Exercise directions:
From the first line to the last, copy the material exactly and leave the pictures out.

Extracted entries:
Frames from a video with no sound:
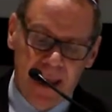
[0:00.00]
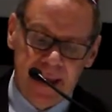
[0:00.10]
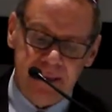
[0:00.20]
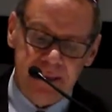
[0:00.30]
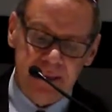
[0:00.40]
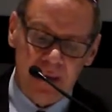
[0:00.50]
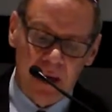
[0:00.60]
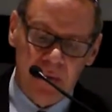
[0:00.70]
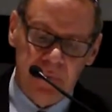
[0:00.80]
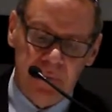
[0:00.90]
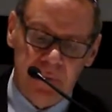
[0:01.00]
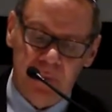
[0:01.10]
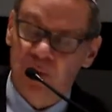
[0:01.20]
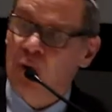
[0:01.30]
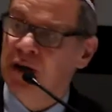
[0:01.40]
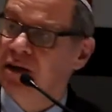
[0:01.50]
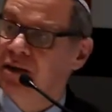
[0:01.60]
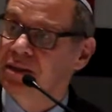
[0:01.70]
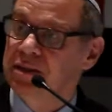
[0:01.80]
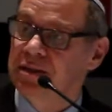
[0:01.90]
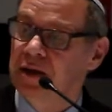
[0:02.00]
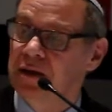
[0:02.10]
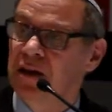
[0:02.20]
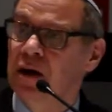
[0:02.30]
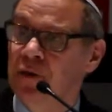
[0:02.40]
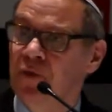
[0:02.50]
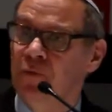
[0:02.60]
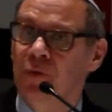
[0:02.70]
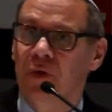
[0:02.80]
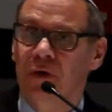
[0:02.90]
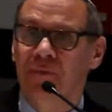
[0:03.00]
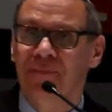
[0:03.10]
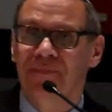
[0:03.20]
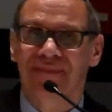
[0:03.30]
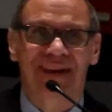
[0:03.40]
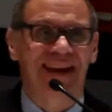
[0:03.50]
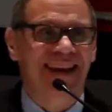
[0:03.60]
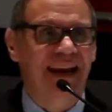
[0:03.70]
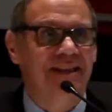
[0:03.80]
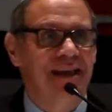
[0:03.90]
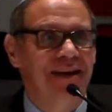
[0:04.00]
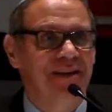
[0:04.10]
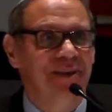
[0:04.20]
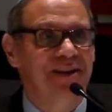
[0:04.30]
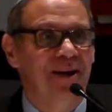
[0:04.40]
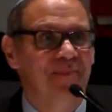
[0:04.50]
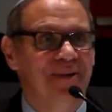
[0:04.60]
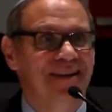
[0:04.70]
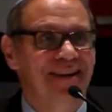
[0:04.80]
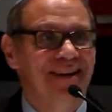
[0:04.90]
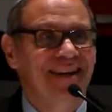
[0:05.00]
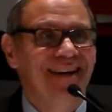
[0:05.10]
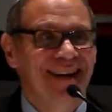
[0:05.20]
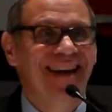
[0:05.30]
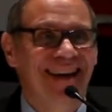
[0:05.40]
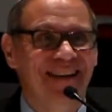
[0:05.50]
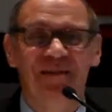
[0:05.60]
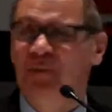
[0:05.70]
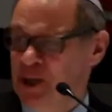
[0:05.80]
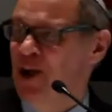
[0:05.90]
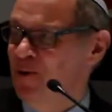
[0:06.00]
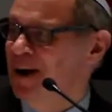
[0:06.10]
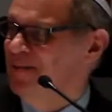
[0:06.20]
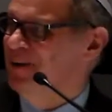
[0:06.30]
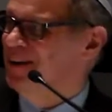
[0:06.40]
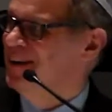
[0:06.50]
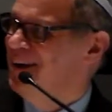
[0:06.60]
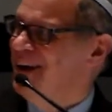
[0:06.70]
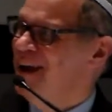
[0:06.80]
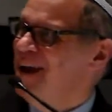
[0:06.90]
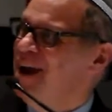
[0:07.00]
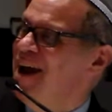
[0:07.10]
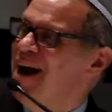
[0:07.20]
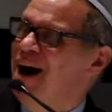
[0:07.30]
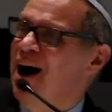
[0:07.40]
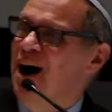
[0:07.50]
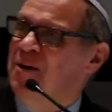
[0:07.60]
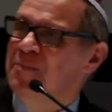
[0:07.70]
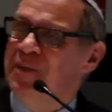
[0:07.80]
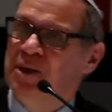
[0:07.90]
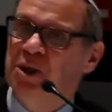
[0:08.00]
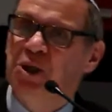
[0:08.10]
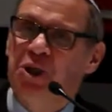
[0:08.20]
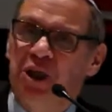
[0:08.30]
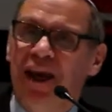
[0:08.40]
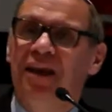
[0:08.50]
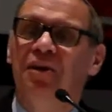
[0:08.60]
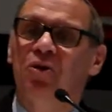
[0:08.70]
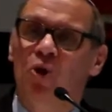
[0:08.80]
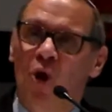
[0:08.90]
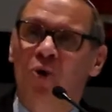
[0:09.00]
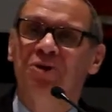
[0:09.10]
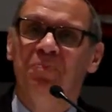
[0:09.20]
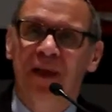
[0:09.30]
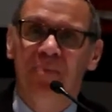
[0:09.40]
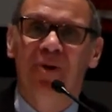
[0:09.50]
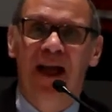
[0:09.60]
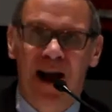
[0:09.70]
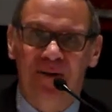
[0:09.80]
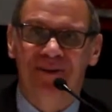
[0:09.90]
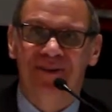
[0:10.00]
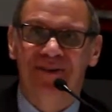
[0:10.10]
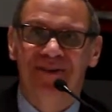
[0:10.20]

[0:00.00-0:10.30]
And number one is you cut through I can't say it in this country. Because you know what I mean. She calls people out.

Answer to this problem:
Frames from a video with no sound:
[0:00.00]
[0:00.10]
[0:00.20]
[0:00.30]
[0:00.40]
[0:00.50]
[0:00.60]
[0:00.70]
[0:00.80]
[0:00.90]
[0:01.00]
[0:01.10]
[0:01.20]
[0:01.30]
[0:01.40]
[0:01.50]
[0:01.60]
[0:01.70]
[0:01.80]
[0:01.90]
[0:02.00]
[0:02.10]
[0:02.20]
[0:02.30]
[0:02.40]
[0:02.50]
[0:02.60]
[0:02.70]
[0:02.80]
[0:02.90]
[0:03.00]
[0:03.10]
[0:03.20]
[0:03.30]
[0:03.40]
[0:03.50]
[0:03.60]
[0:03.70]
[0:03.80]
[0:03.90]
[0:04.00]
[0:04.10]
[0:04.20]
[0:04.30]
[0:04.40]
[0:04.50]
[0:04.60]
[0:04.70]
[0:04.80]
[0:04.90]
[0:05.00]
[0:05.10]
[0:05.20]
[0:05.30]
[0:05.40]
[0:05.50]
[0:05.60]
[0:05.70]
[0:05.80]
[0:05.90]
[0:06.00]
[0:06.10]
[0:06.20]
[0:06.30]
[0:06.40]
[0:06.50]
[0:06.60]
[0:06.70]
[0:06.80]
[0:06.90]
[0:07.00]
[0:07.10]
[0:07.20]
[0:07.30]
[0:07.40]
[0:07.50]
[0:07.60]
[0:07.70]
[0:07.80]
[0:07.90]
[0:08.00]
[0:08.10]
[0:08.20]
[0:08.30]
[0:08.40]
[0:08.50]
[0:08.60]
[0:08.70]
[0:08.80]
[0:08.90]
[0:09.00]
[0:09.10]
[0:09.20]
[0:09.30]
[0:09.40]
[0:09.50]
[0:09.60]
[0:09.70]
[0:09.80]
[0:09.90]
[0:10.00]
[0:10.10]
[0:10.20]

[0:00.00-0:10.30]
And number one is you cut through I can't say it in this country. Because you know what I mean. She calls people out.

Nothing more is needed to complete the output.